At least today didn’t feature my #1 top rude subway behavior: standing in front of the turnstiles while digging through a bag or pockets to pull out a Metrocard while others pile up in a line behind you, Metrocards at the ready. Seriously, please stop it.
In the past 2 days I have ridden 4 subway lines (in order: G,* 7,** Q and 5) and traveled to 3 CUNY campuses for 2 great librariany programs (and 2 meetings). Yesterday was a program on information literacy assessment at LaGuardia Community College, and today was a program on critical pedagogy and library instruction at Brooklyn College. (And in between I had 2 meetings at the Graduate Center, where the wifi is not locked down + the cafeteria always has something tasty for lunch.)
* The G used to be Gus’s favorite train when he was wee, for obvious reasons. The logo is a pleasing spring green, so I like it too.
** Gus used to <3 the 7, too, when his favorite color was purple. I love it because it goes elevated in Queens and passes by an incredibly beautifully graffitied building.
It’s so strange the way my brain reacts to new knowledge sometimes. These programs were both incredibly engaging and thought-provoking, and usually afterward I’d be working things out in my head or scribbling (really typing) down some half-baked notes + ideas sparked by all of the good stuff I heard + thought about. But I think that the close proximity of two highly interesting + relevant (both work-relevant and research-interest-relevant) talks has overloaded my brain somewhat. The wheels are spinning a bit, but nothing coherent and no urge to write it down.

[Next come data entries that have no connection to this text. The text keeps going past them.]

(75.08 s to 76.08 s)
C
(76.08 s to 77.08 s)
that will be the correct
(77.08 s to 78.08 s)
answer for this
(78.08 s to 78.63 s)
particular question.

I think my brain is temporarily full. Maybe stuff will percolate out tomorrow or later. In the meantime, Sherlock Holmes will help empty it out a bit, right?

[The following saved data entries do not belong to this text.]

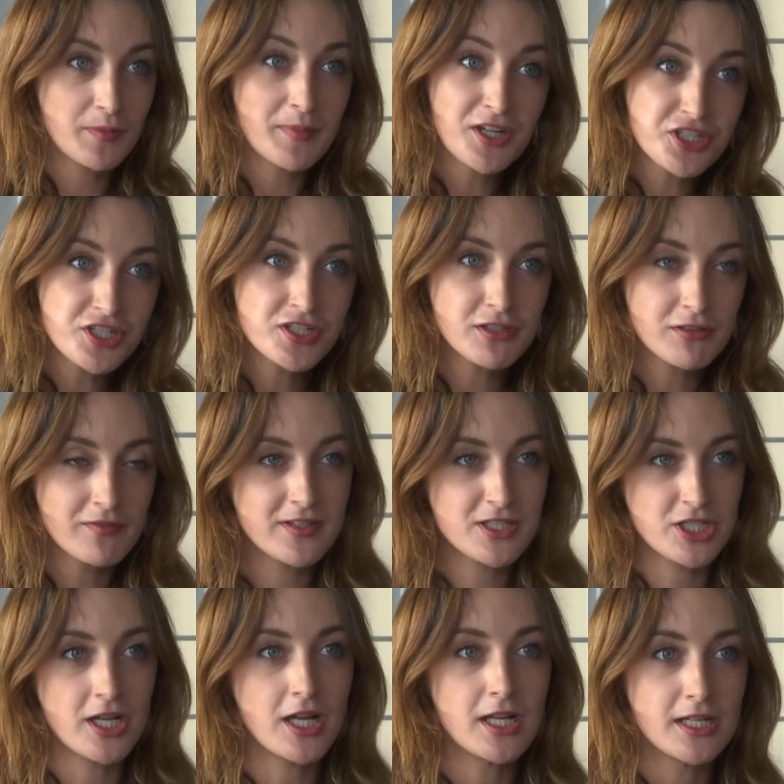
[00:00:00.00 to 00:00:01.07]
You mentioned
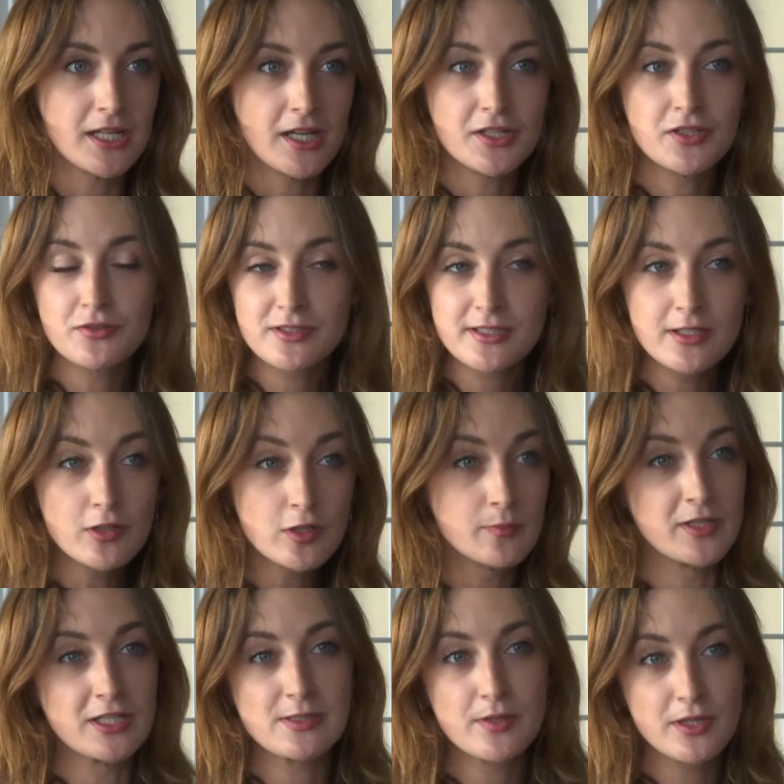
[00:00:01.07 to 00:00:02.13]
Eurovision earlier, and you're
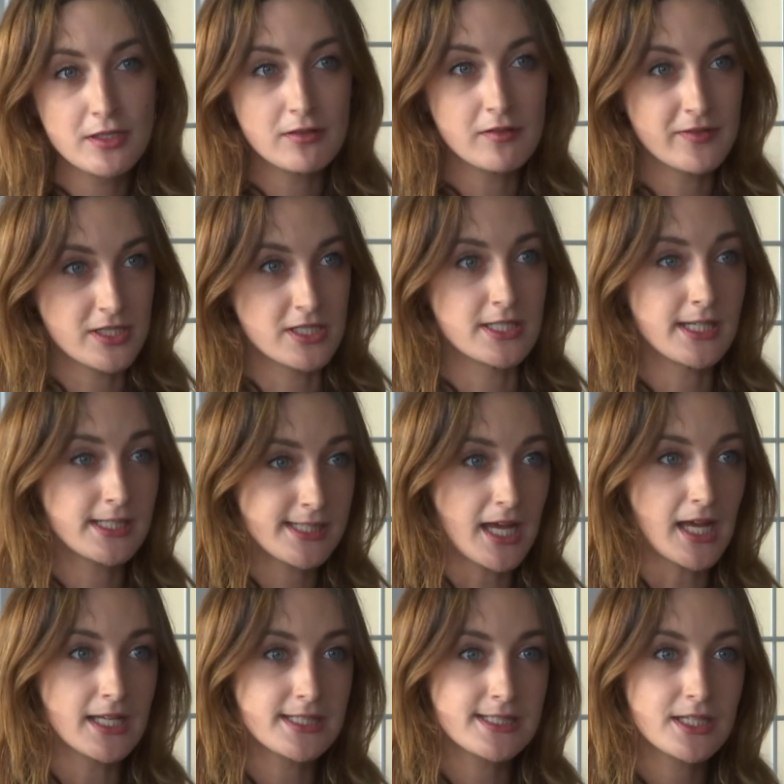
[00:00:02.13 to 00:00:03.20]
synonymous with Eurovision
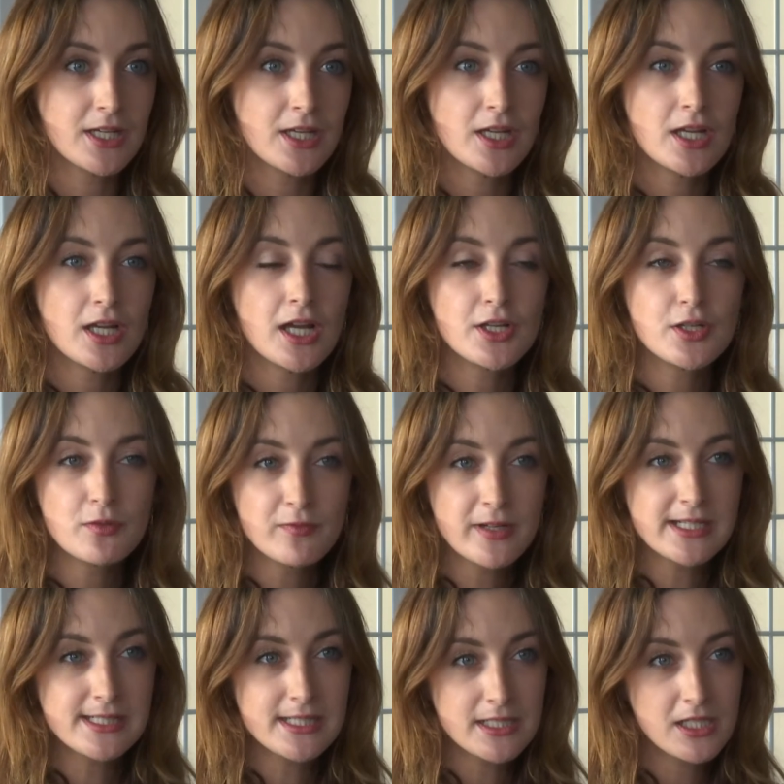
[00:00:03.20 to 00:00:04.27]
success. And you're
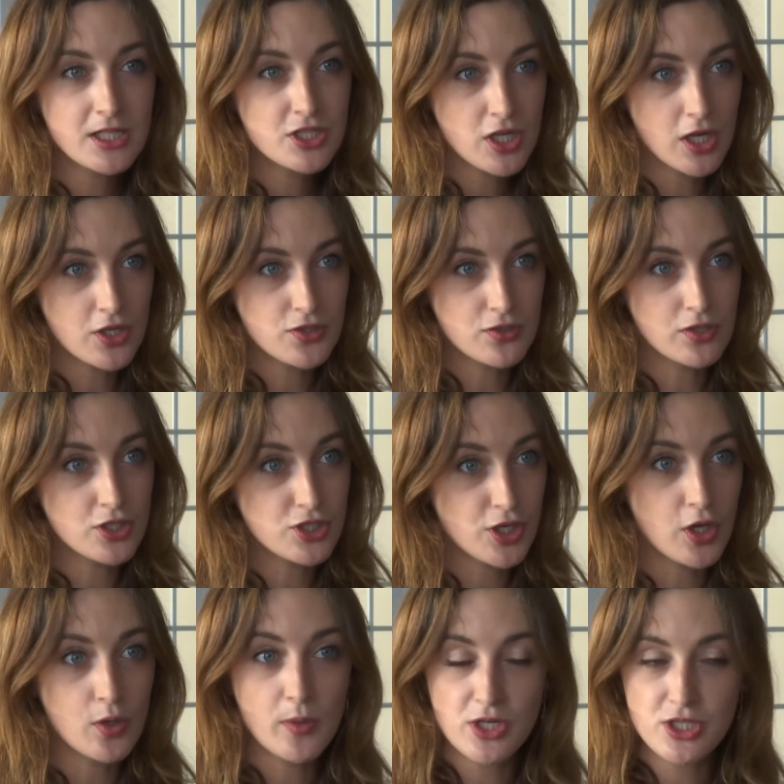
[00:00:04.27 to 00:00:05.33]
recently a judge on a
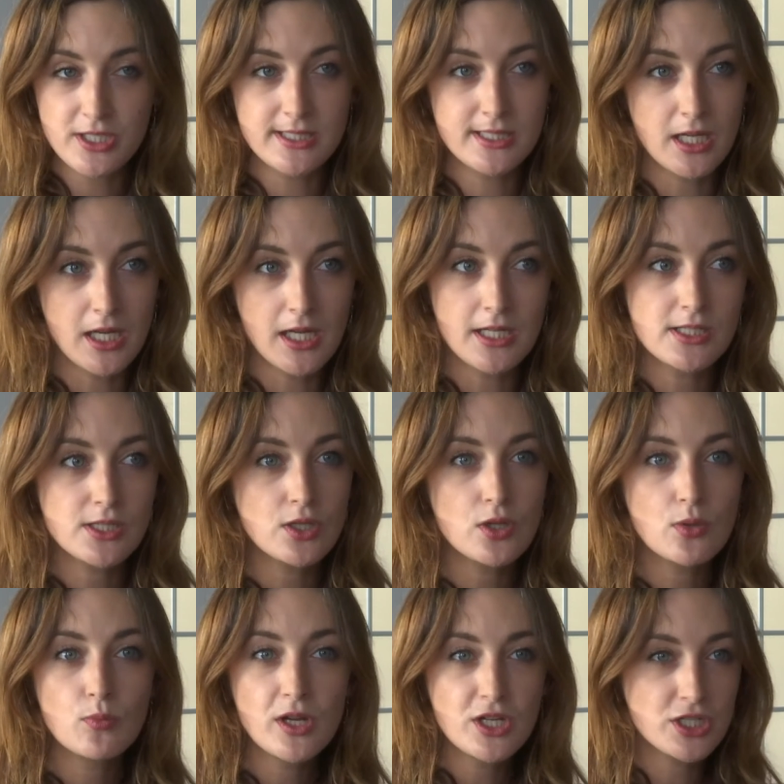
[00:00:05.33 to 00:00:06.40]
show which decides
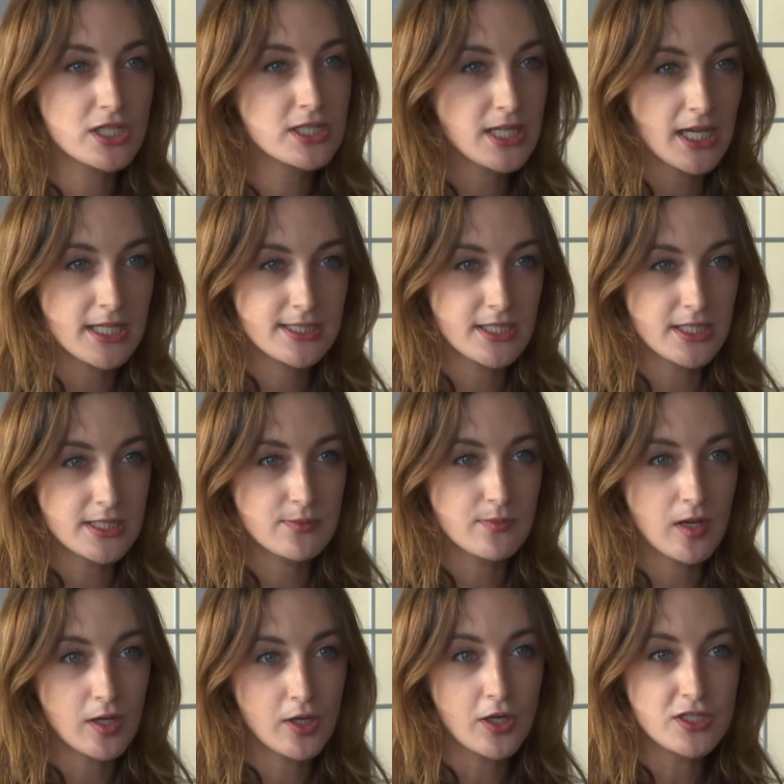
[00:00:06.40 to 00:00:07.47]
which contestants
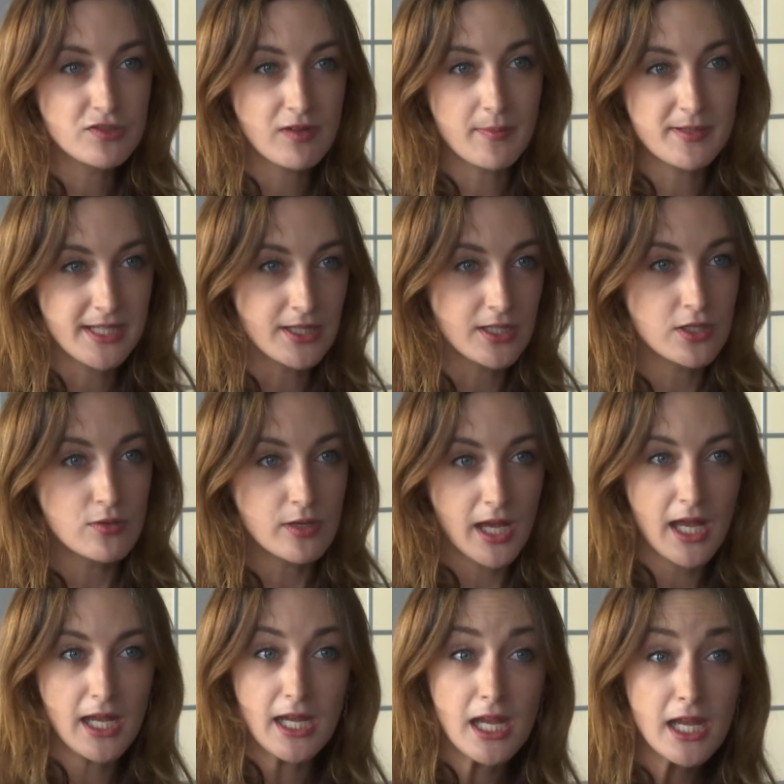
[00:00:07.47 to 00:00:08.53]
are going to represent the U
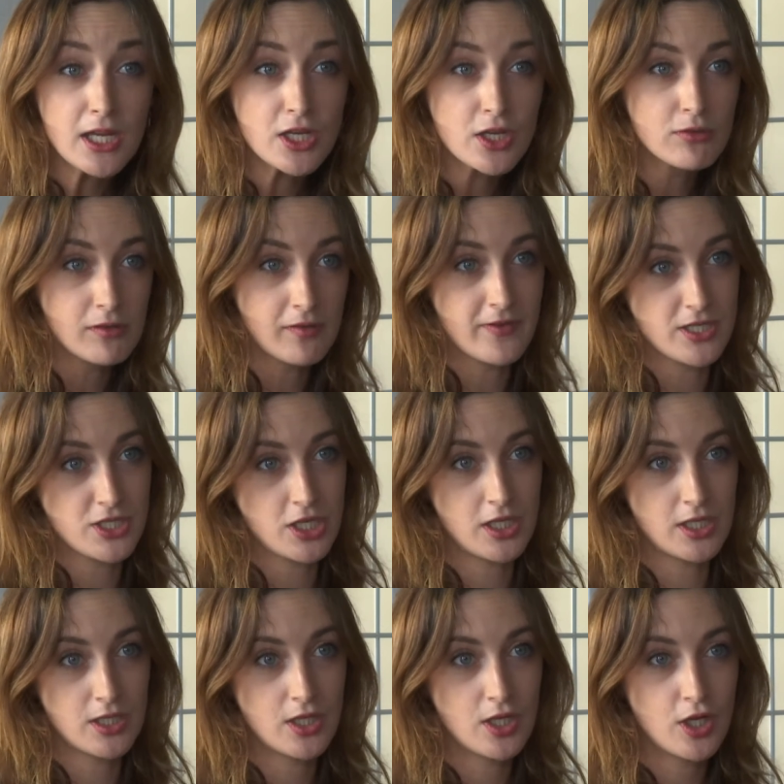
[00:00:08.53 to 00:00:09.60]
K in
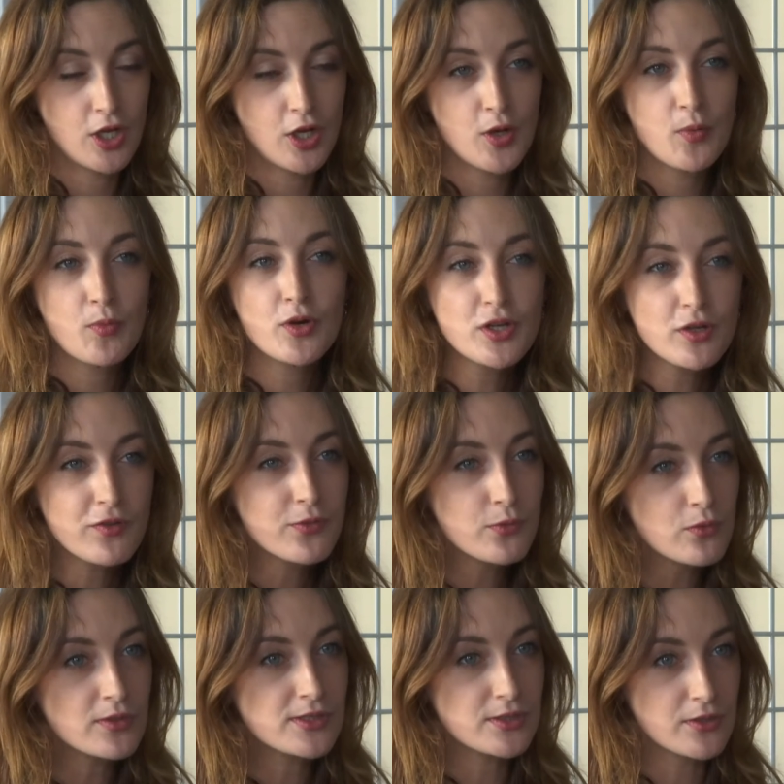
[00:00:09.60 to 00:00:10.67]
Eurovision. What are your
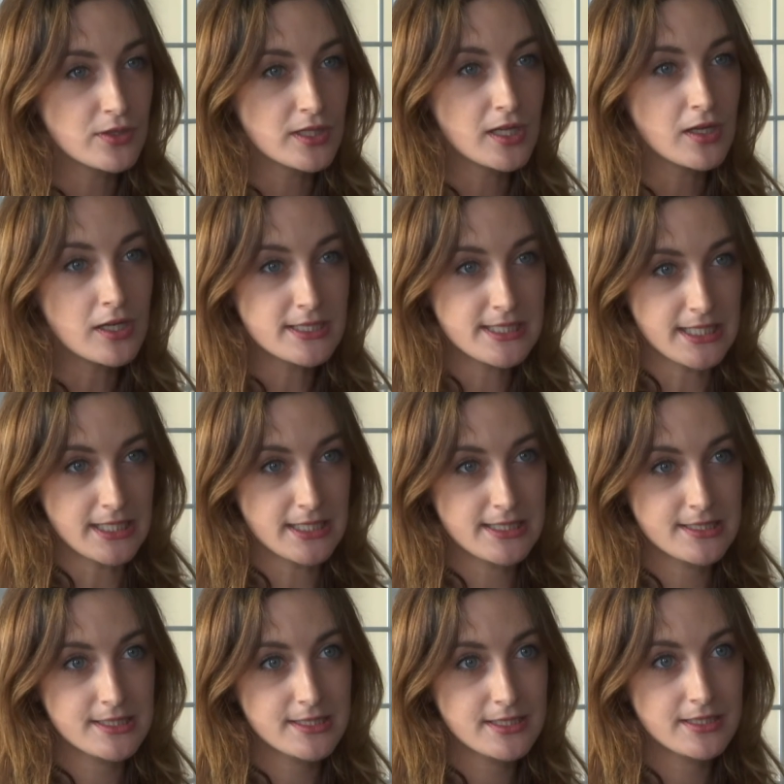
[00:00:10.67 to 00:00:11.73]
thoughts on the
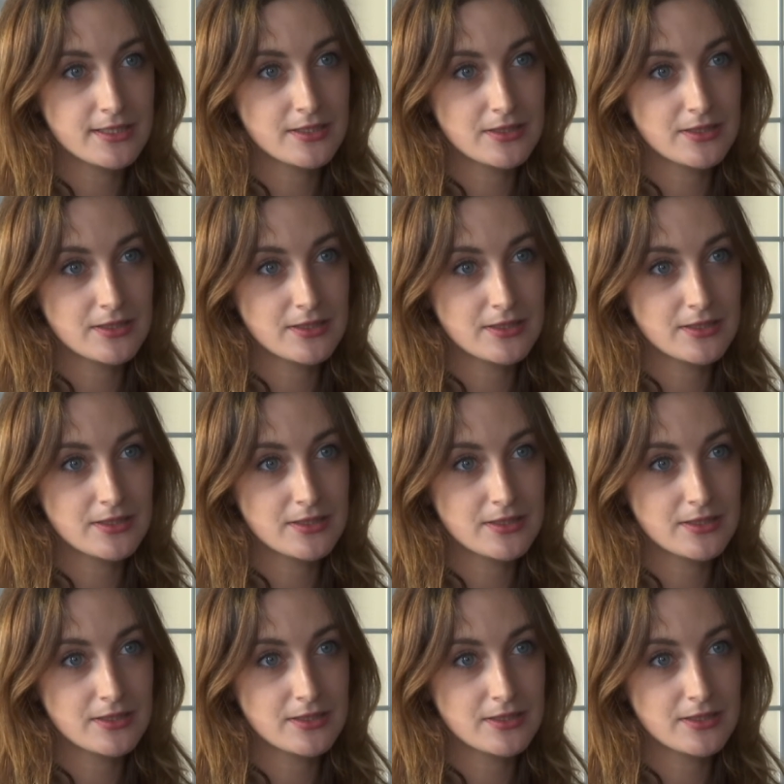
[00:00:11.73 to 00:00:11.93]
artists?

Woah, long time gone here. I’ve been busy — got pulled in on a big project @ work, fun but time-intensive. And then there was the sick, oh yes, the sick. Gus had the stomach flu, then I had the stomach flu, then Gus had the stomach flu again. Good times.
I’ve missed you, blag! It’s weird, I’ve really felt pangs of longing lately for some time, any time, to write. That’s positive, right? that I really want to write these days, so much so that I’m frustrated when I can’t.
Good thing, too, because I got my bloggy wish. What girl doesn’t need 3 blogs, I ask you? (I don’t want the trackbacks so I’m not going to link them — y’all can cut-n-paste ’em if you’d like.) You can find me blagging 1-2x/month about library stuff on the Association of College and Research Libraries’ blog at acrlog.org. And I made myself a blog on the CUNY Academic Commons (another project I’ve worked on this year) for general higher education and instructional technology thoughts as well as stuff specific to the CUNYverse. That one’s at msmale.commons.gc.cuny.edu.
Last week I had a meeting in Manhattan. I do love my current (walkable!) commute, but it’s fun to have the chance to ride the subway over the bridge sometimes, too. There’s always something new to see — like last spring when I kept thinking, “what the heck are they building on that pier?” and it turned out to be a waterfall.
Right now there’s this cool underground art between the DeKalb Ave stop and the Manhattan Bridge. Brightly colored images are painted on the walls and when the train goes by and you look out the window the supporting tunnel girders make it look like one of those old timey spinning wheel animation things. The internets remind me that’s a zoetrope (thank you Wikipedia!).
Also when I ride the subway I remember that I really want to learn Spanish. It’s so tantalizing to read all of the Spanish signs and almost understand them. Someday there’ll be time, right? I suppose I could give up some blagtime, but I think I’m more attached to blags for now. Sorry, Spanish!